Hintergrund

José Figueres Ferrers und andere, überwiegend konservative Regierungen stärkten die Rolle des Staates im Gemeinwesen und verbesserten die Infrastruktur des Landes. Dies trug zweifellos zur politischen und ökonomischen Stabilität bei, für die Costa Rica bis heute gerühmt wird. Zugleich beförderte diese Politik aber auch eine wachsende, und in Teilen wuchernde Bürokratie, sowie eine stetig steigende Staatsverschuldung.
Im Kontext der sandinistischen Revolution im benachbarten Nicaragua unterstützte Costa Rica zunächst stillschweigend die Somoza Gegner.
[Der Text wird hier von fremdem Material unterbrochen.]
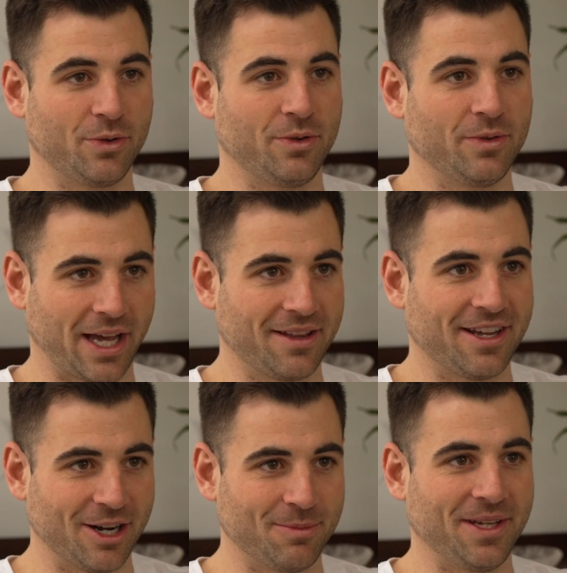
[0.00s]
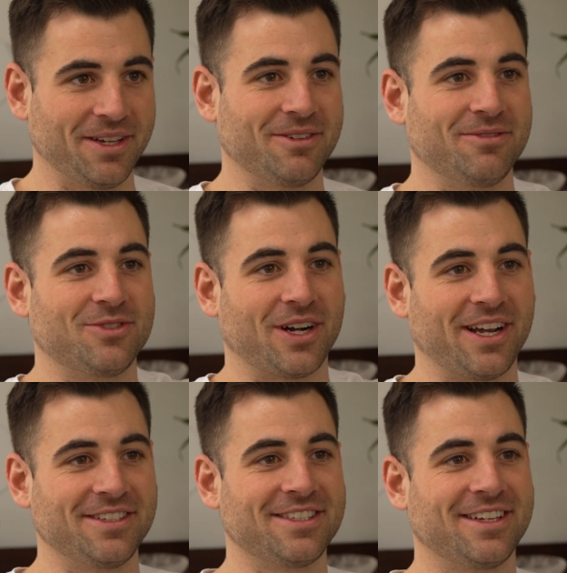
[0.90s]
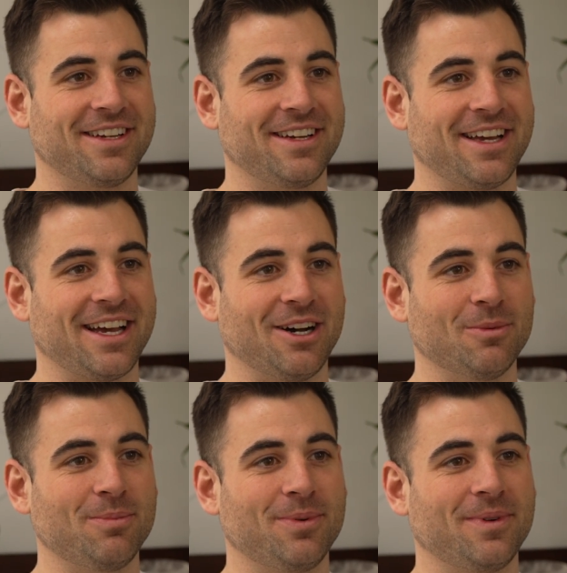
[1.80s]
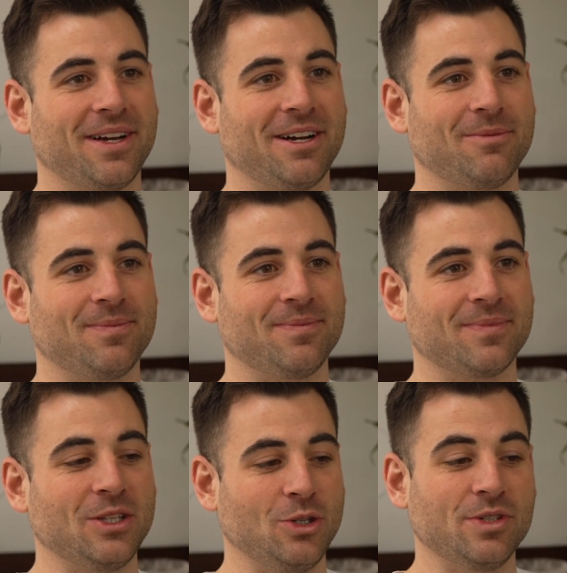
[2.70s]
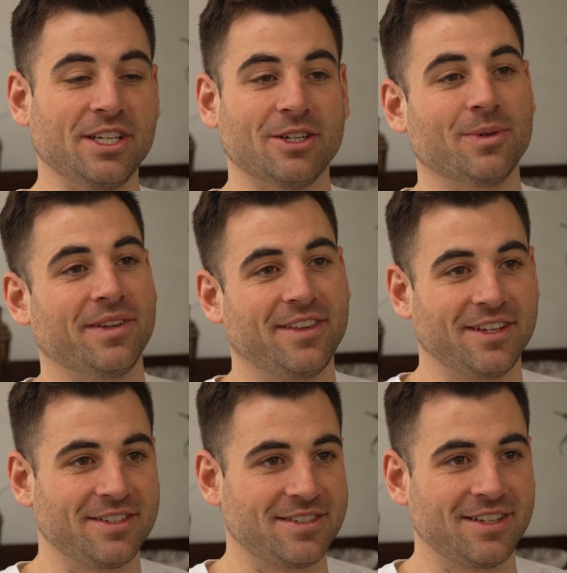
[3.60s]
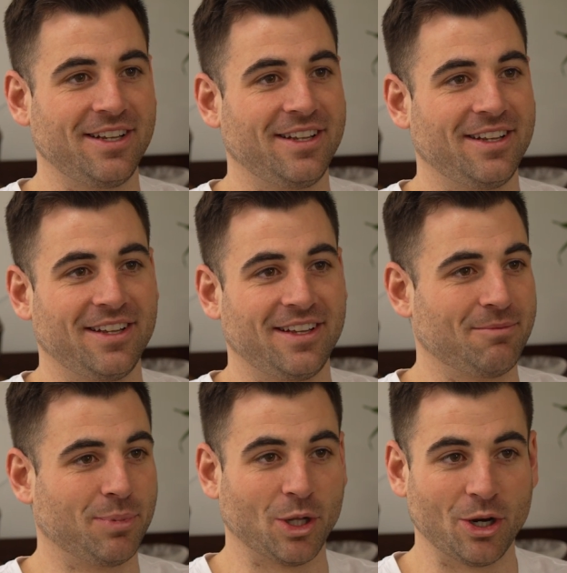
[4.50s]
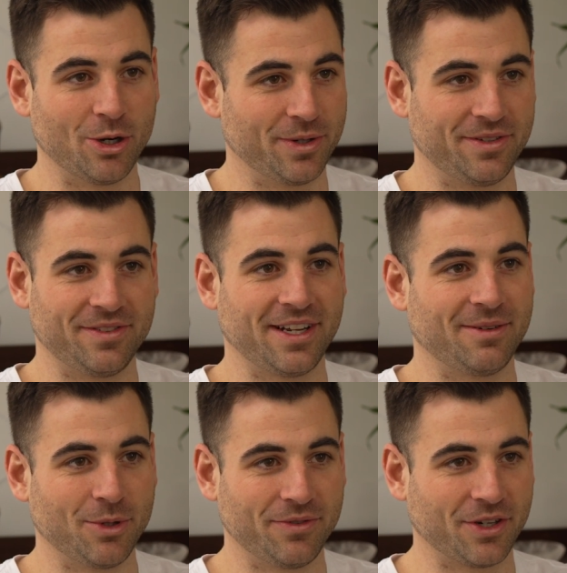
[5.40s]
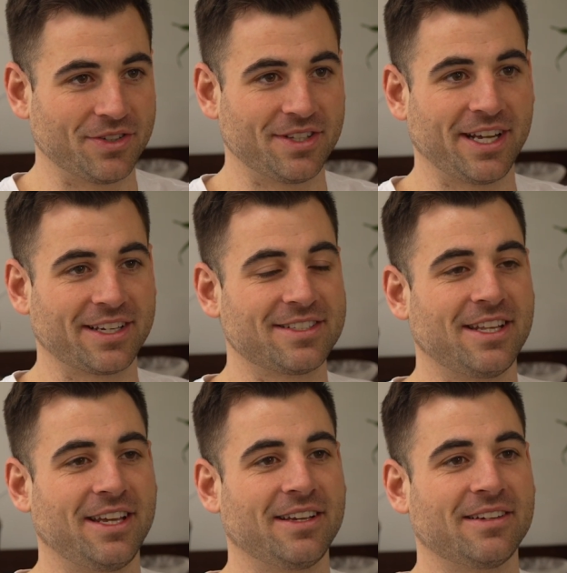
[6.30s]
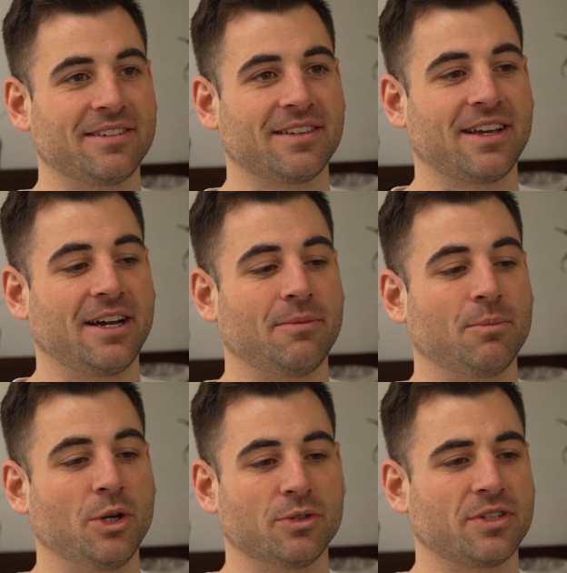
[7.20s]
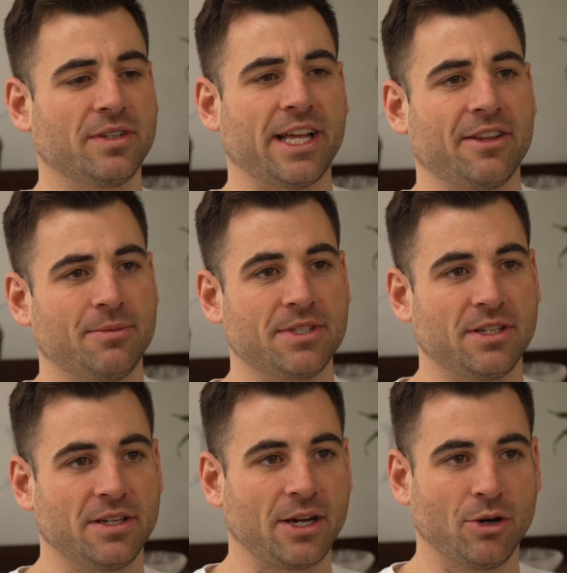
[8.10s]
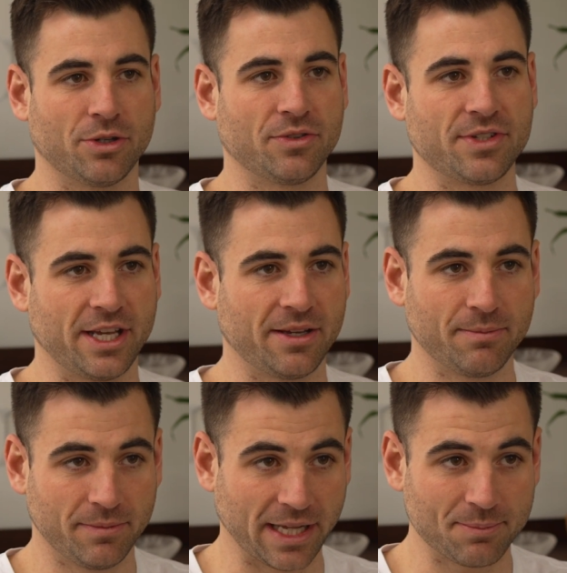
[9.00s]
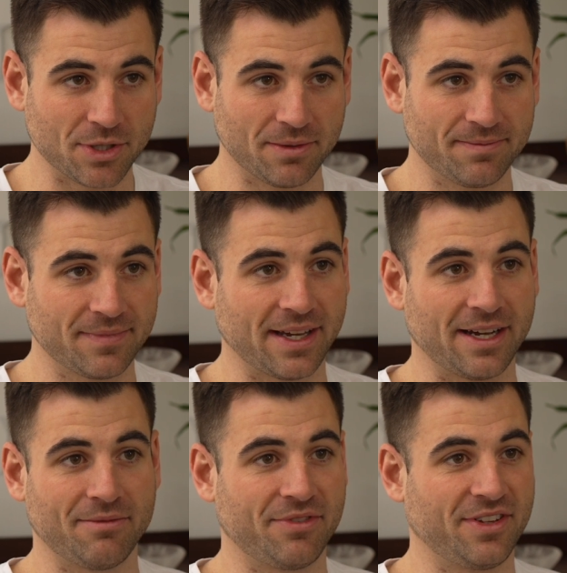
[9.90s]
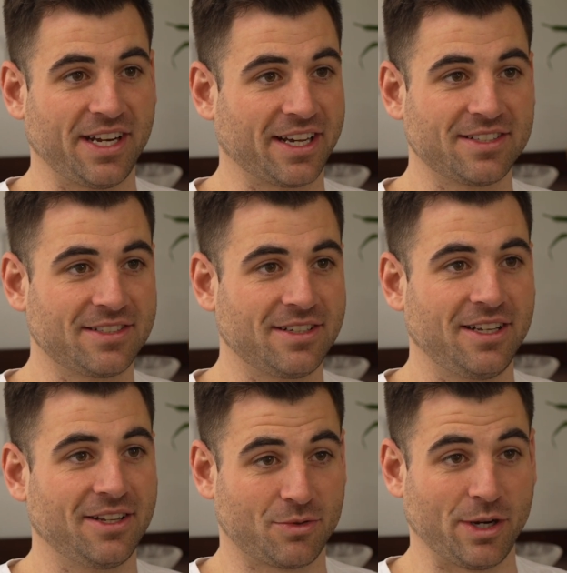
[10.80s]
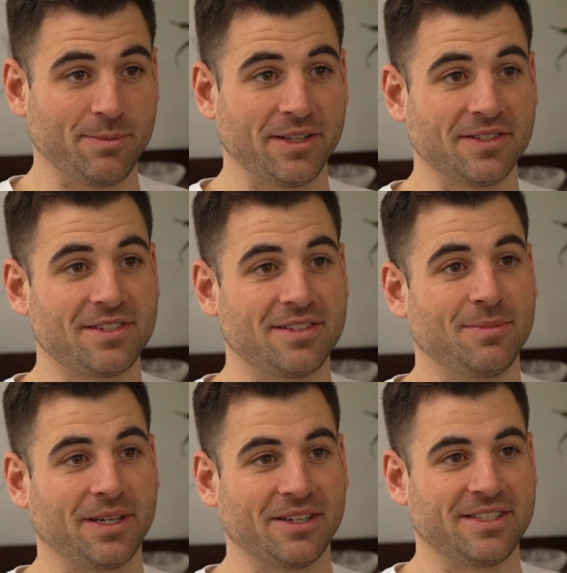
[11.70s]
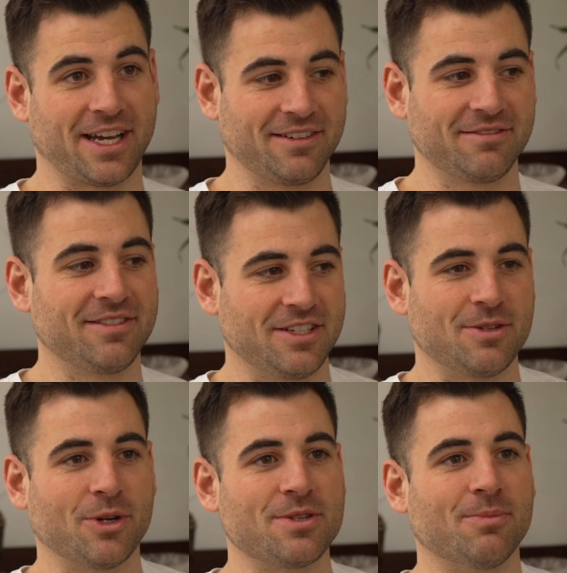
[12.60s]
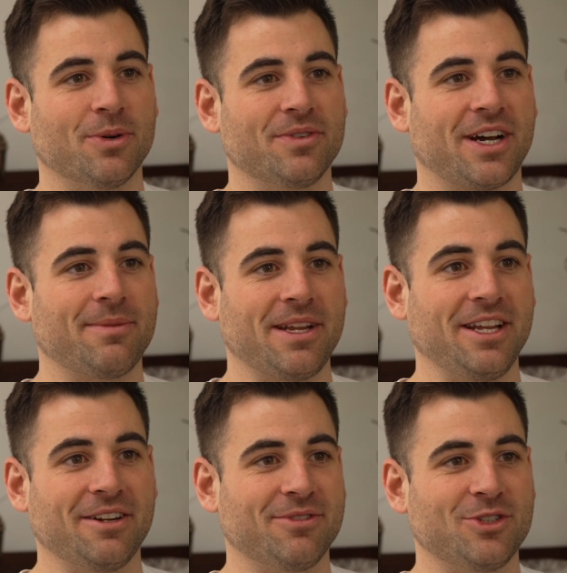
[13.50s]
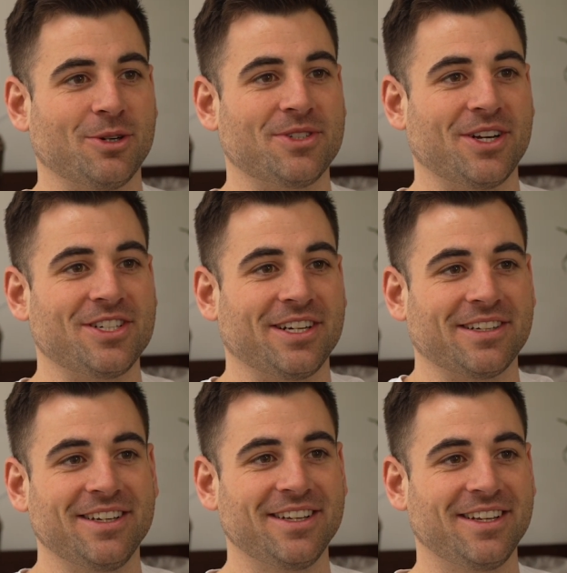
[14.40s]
through that therapy of trying to help you deal with this blow and moving on to the next thing. We also allow them to hold on to their laptop for the next 3 months, because that is the most important time they need it for job searching.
Oscar Arias Sánchez, By Official White House Photo by Lawrence Jackson (Crop of File:Oscar Arias Sanchez with Obamas.jpg) [Public domain], via Wikimedia Commons

Oscar Arias Sánchez, By Official White House Photo by Lawrence Jackson (Crop of File:Oscar Arias Sanchez with Obamas.jpg) [Public domain], via Wikimedia Commons

Einige Guerilla-Gruppen operierten von grenznahem costaricanischem Territorium, und nicht wenige Costaricaner schlossen sich dem bewaffneten Kampf der Sandinisten an. Wie die übrigen zentralamerikanischen Staaten auch, geriet die Regierung Costa Ricas, vor allem seit dem Amtsantritt Ronald Reagans, unter massiven Druck von Seiten der USA. Unter dem Eindruck der Wirtschaftskrise der frühen achtziger Jahre gab Costa Rica zunächst der Reagan’schen Contra-Politik nach. Vor dem Hintergrund eines möglichen Krieges, der die gesamte Region zu erfassen drohte, führte 1986 Oscar Arias Sánchez seinen Präsidentschaftswahlkampf. Erbost über die us-amerikanischen Versuche, die Neutralität Costa Ricas zu unterminieren, machte er den Frieden in Mittelamerika erfolgreich zum Wahlkampfthema. Unmittelbar nach seinem Amtsantritt widmete sich Arías Sánchez “seinem” Friedensplan für die Länder Honduras, El Salvador, Nicaragua und Guatemala, der nicht zuletzt den us-amerikanischen Einfluss in Mittelamerika zurückdrängen sollte. Ein entsprechendes Abkommen wurde am 7. August 1987 im guatemaltekischen Wallfahrtsort Esquipulas unterzeichnet.
Im selben Jahr erhielt Arias den Friedensnobelpreis.